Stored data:
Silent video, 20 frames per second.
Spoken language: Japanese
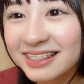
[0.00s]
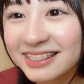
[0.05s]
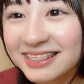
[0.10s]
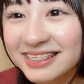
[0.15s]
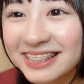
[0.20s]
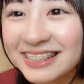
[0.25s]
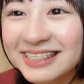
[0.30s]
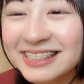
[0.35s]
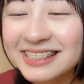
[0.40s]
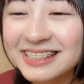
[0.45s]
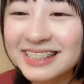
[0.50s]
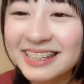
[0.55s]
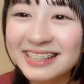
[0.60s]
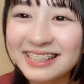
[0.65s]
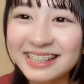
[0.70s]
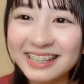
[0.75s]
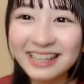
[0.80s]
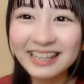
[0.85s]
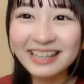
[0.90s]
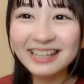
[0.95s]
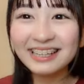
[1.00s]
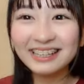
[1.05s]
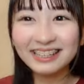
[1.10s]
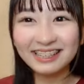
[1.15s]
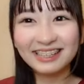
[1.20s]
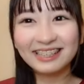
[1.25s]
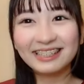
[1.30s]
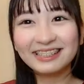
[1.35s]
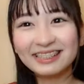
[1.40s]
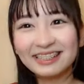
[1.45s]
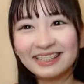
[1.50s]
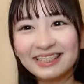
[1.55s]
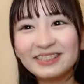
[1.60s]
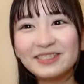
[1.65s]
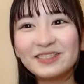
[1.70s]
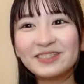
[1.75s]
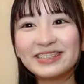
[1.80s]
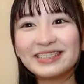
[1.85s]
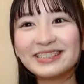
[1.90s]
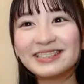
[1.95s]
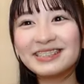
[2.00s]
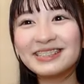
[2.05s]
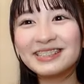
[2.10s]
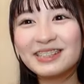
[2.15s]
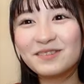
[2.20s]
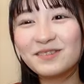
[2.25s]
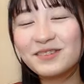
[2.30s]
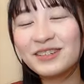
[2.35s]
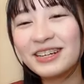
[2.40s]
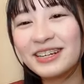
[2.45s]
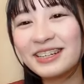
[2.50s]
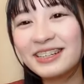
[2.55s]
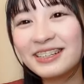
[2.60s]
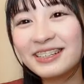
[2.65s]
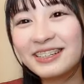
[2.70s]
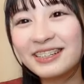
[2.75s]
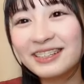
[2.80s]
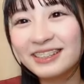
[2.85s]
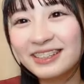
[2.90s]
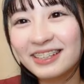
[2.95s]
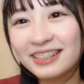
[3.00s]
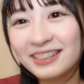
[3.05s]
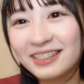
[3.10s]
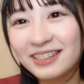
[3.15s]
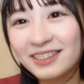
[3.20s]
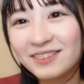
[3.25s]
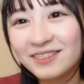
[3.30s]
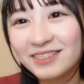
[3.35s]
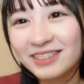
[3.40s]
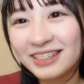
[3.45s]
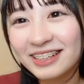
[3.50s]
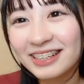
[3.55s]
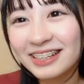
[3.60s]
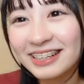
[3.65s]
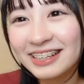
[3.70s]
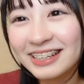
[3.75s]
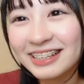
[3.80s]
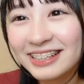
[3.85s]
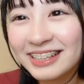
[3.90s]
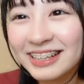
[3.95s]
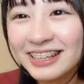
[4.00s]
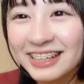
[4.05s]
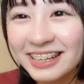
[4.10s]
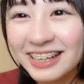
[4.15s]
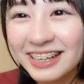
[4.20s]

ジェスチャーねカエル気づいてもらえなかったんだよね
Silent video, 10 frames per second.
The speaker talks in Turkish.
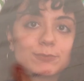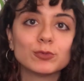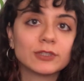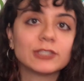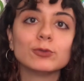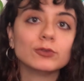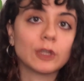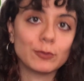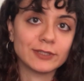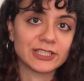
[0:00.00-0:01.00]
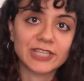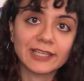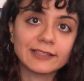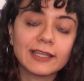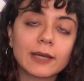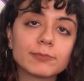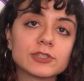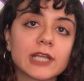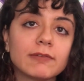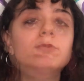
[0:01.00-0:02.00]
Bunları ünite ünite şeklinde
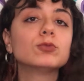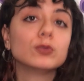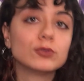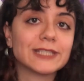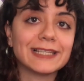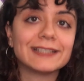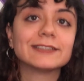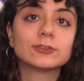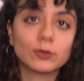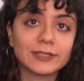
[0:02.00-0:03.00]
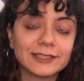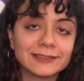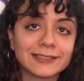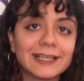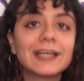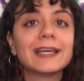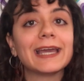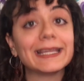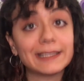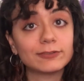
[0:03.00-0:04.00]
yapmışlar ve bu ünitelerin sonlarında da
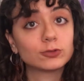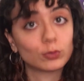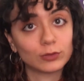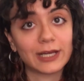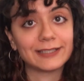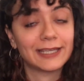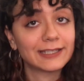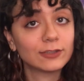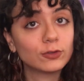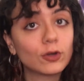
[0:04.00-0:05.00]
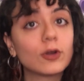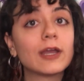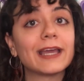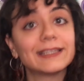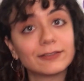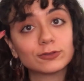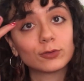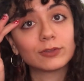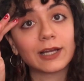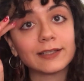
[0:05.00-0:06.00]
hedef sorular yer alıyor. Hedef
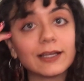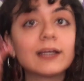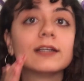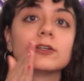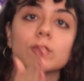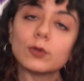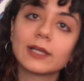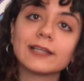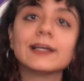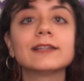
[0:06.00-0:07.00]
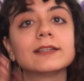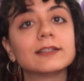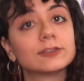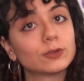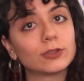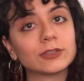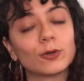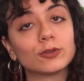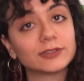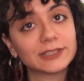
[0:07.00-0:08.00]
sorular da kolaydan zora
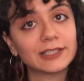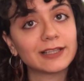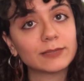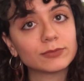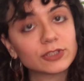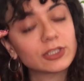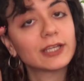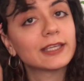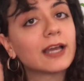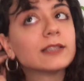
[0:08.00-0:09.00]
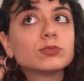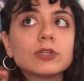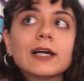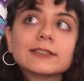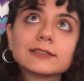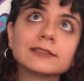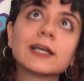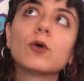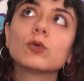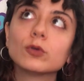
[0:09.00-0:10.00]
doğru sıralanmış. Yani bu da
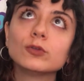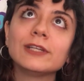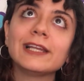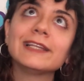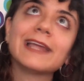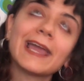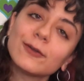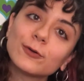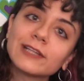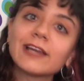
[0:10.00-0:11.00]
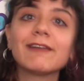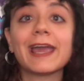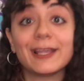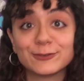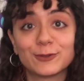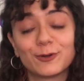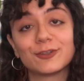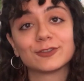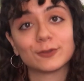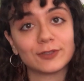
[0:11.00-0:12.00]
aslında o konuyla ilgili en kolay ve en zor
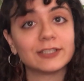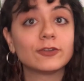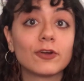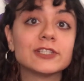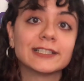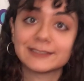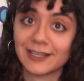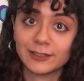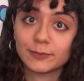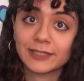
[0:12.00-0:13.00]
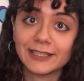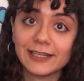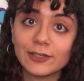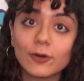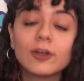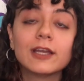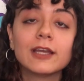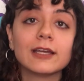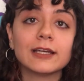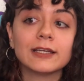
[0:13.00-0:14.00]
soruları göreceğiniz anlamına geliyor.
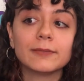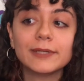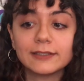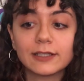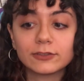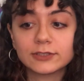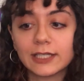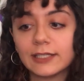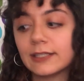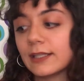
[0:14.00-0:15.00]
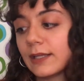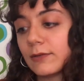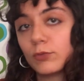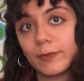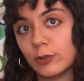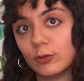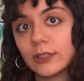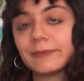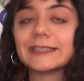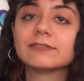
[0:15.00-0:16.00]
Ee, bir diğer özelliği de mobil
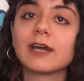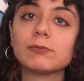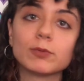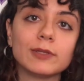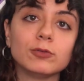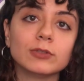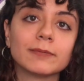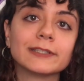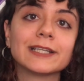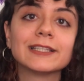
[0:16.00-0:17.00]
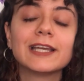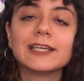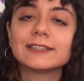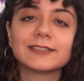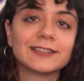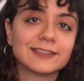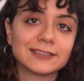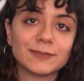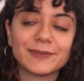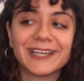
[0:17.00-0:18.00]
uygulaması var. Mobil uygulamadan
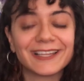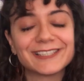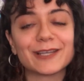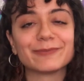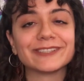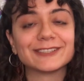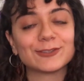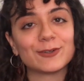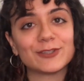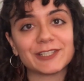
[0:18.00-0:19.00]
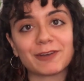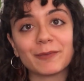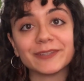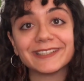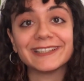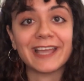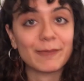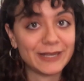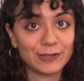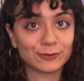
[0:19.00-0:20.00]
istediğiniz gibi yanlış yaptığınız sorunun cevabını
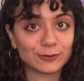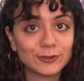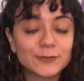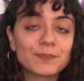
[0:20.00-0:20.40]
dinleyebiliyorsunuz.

Problem details: Write out each line above containing "frames".

Task response:
Silent video, 20 frames per second.
Silent video, 10 frames per second.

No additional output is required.